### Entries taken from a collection
┄┄┄┄┄┄┄┄┄┄

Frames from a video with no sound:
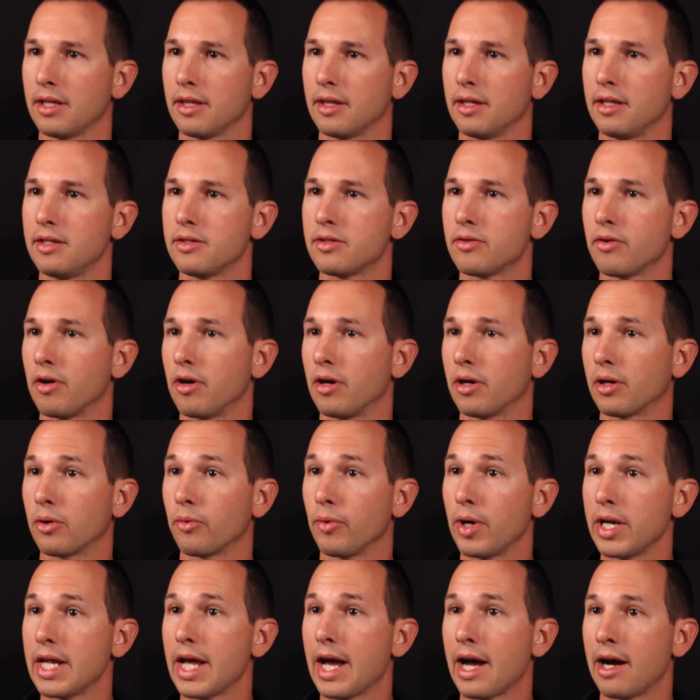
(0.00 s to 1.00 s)
These are all
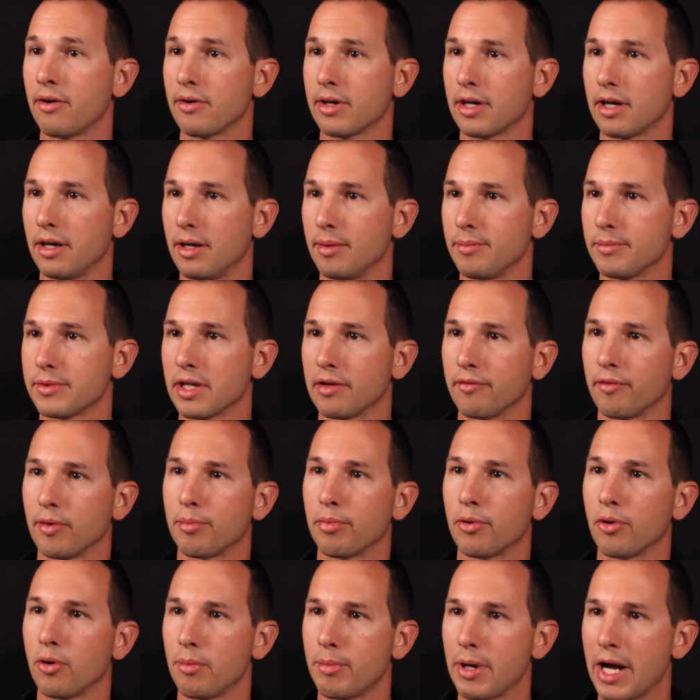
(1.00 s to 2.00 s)
great outcomes of a
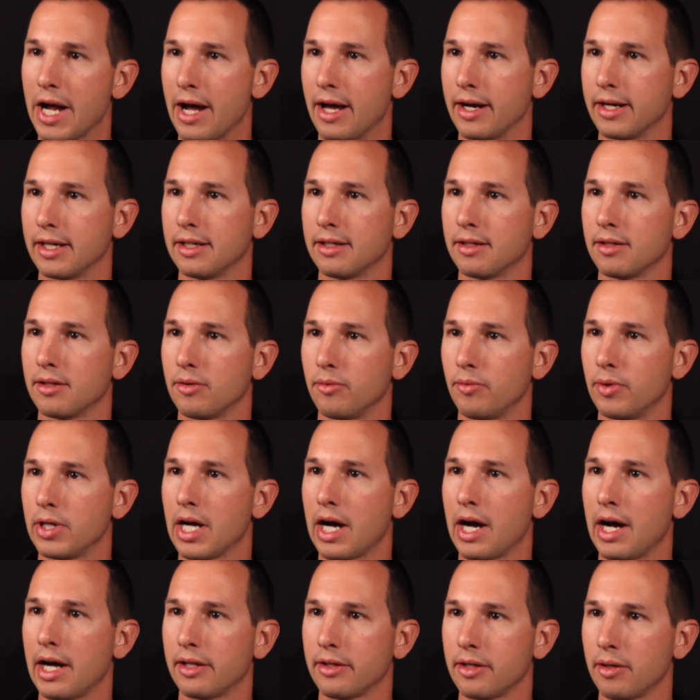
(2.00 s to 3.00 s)
probiotic. We
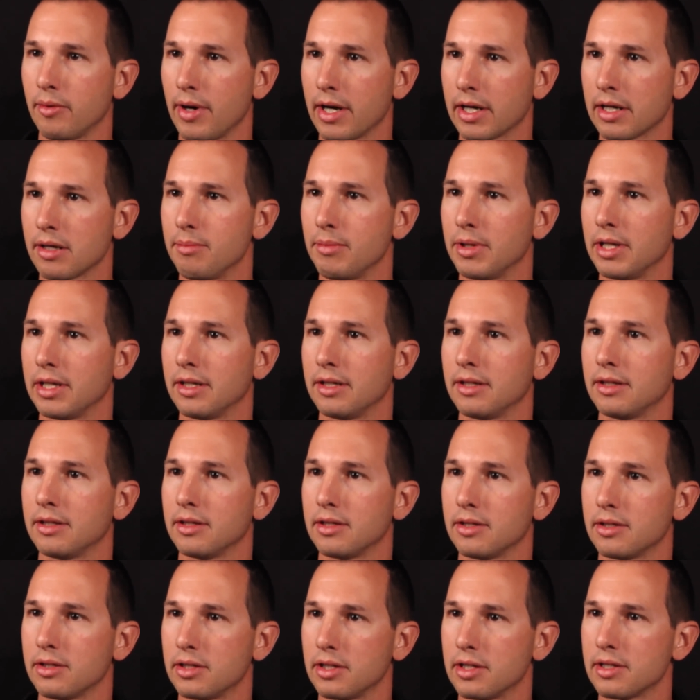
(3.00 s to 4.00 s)
highly recommend it.
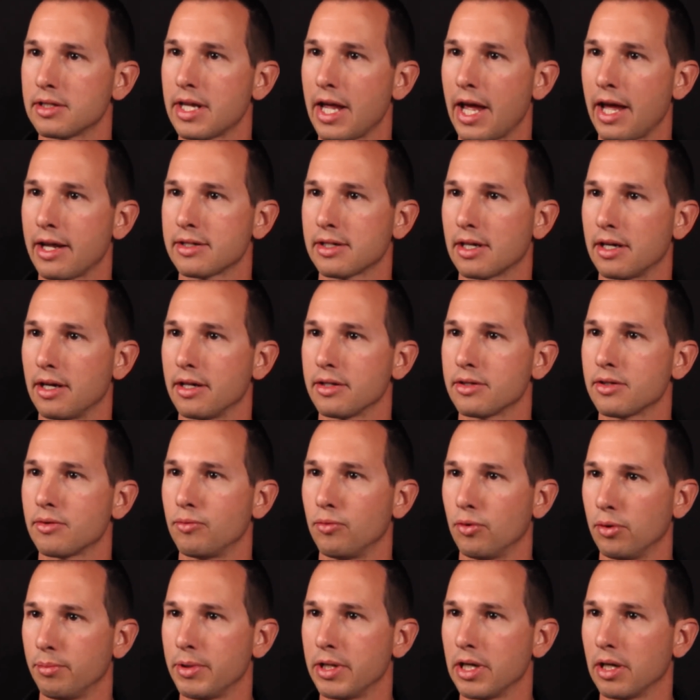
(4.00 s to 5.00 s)
Just ask
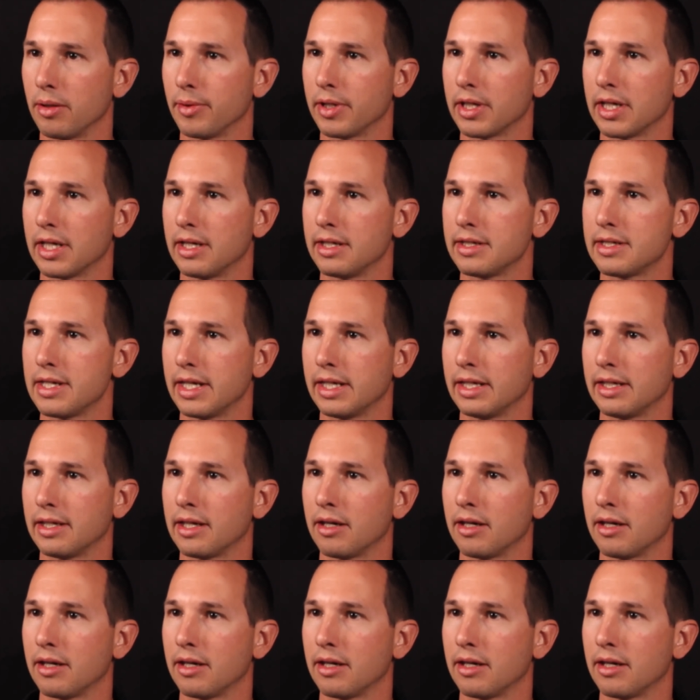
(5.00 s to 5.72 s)
us. We'll be able to get it taken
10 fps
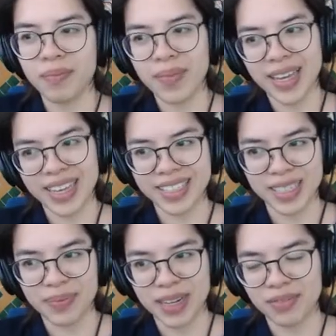is this
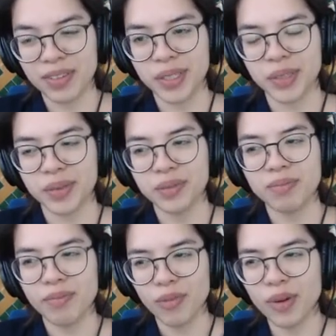beneficial?
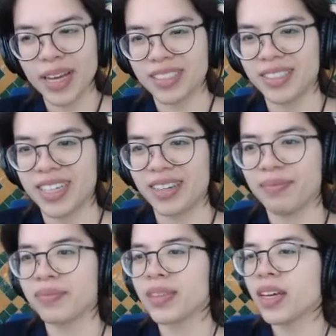We'll get to that.
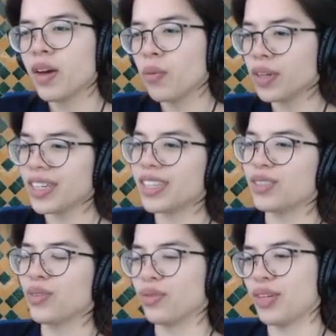What is
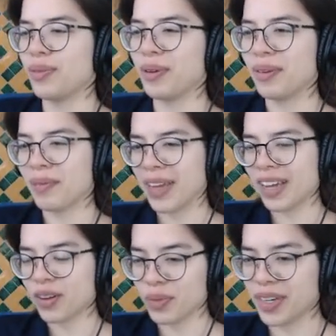nonverbal
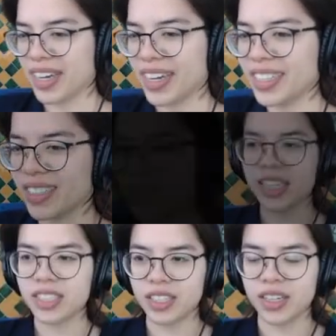communication?
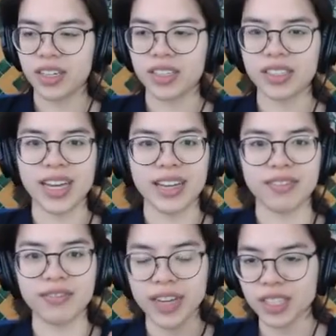Gestures and
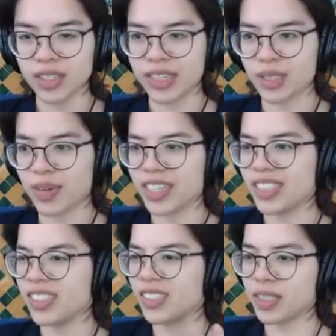facial
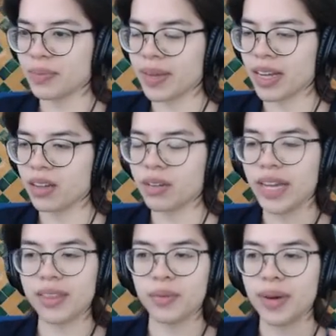expressions, smell
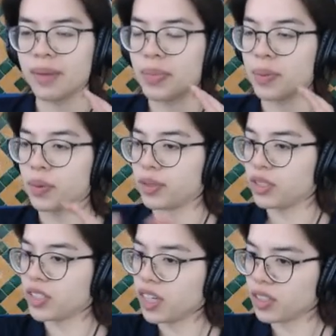and the way people would
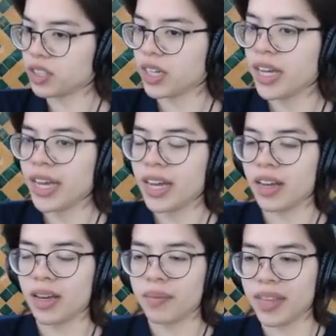touch,
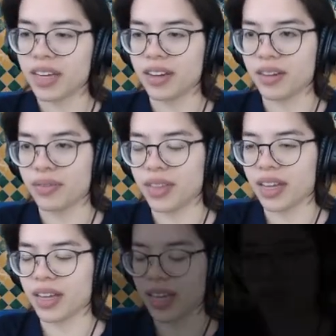that kind of
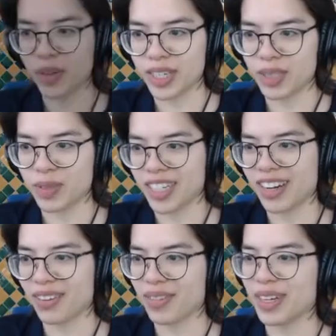thing. For this
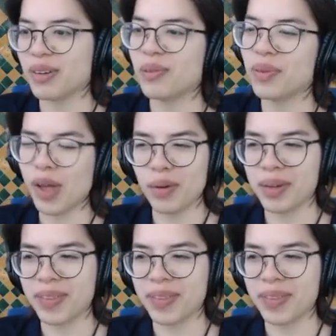particular video, we'll only be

┄┄┄┄┄┄┄┄┄┄

### Your assignment
Please restate the data word for word, leaving out any picture it holds.

### Reply to the exercise
Frames from a video with no sound:
(0.00 s to 1.00 s)
These are all
(1.00 s to 2.00 s)
great outcomes of a
(2.00 s to 3.00 s)
probiotic. We
(3.00 s to 4.00 s)
highly recommend it.
(4.00 s to 5.00 s)
Just ask
(5.00 s to 5.72 s)
us. We'll be able to get it taken
10 fps
is this
beneficial?
We'll get to that.
What is
nonverbal
communication?
Gestures and
facial
expressions, smell
and the way people would
touch,
that kind of
thing. For this
particular video, we'll only be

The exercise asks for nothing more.